[WORK ORDER]: Please retype the records below exactly as they appear, but leave out the pictures.

[DATA RECORDS]:

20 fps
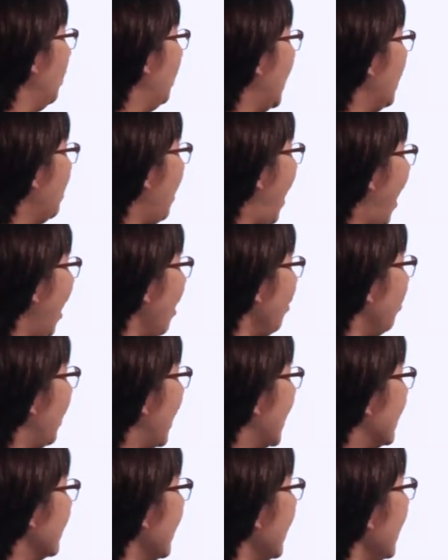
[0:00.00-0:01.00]
big
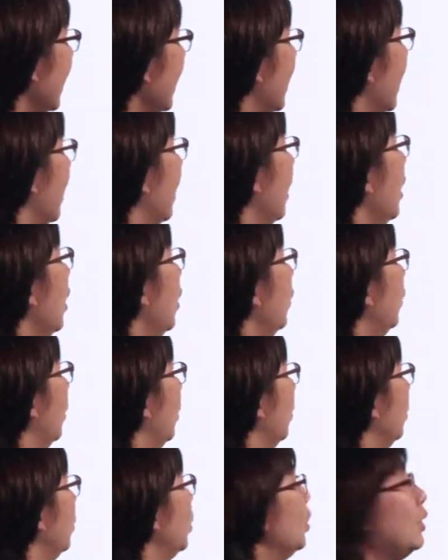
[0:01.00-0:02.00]
pathways here,
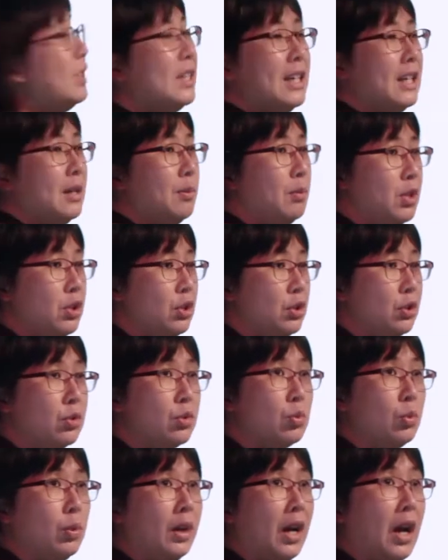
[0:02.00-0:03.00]
the 2D
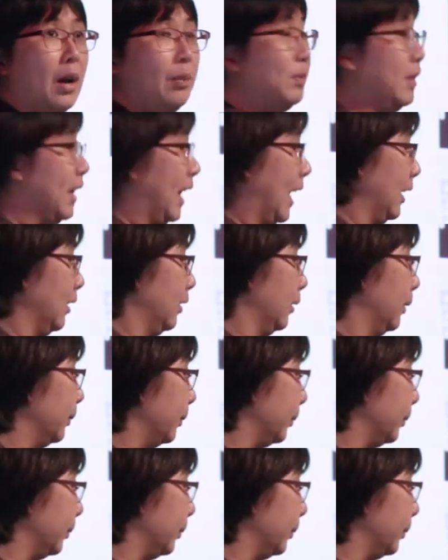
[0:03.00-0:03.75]
images would update.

[RESPONSE TO THIS TASK]:
20 fps
[0:00.00-0:01.00]
big
[0:01.00-0:02.00]
pathways here,
[0:02.00-0:03.00]
the 2D
[0:03.00-0:03.75]
images would update.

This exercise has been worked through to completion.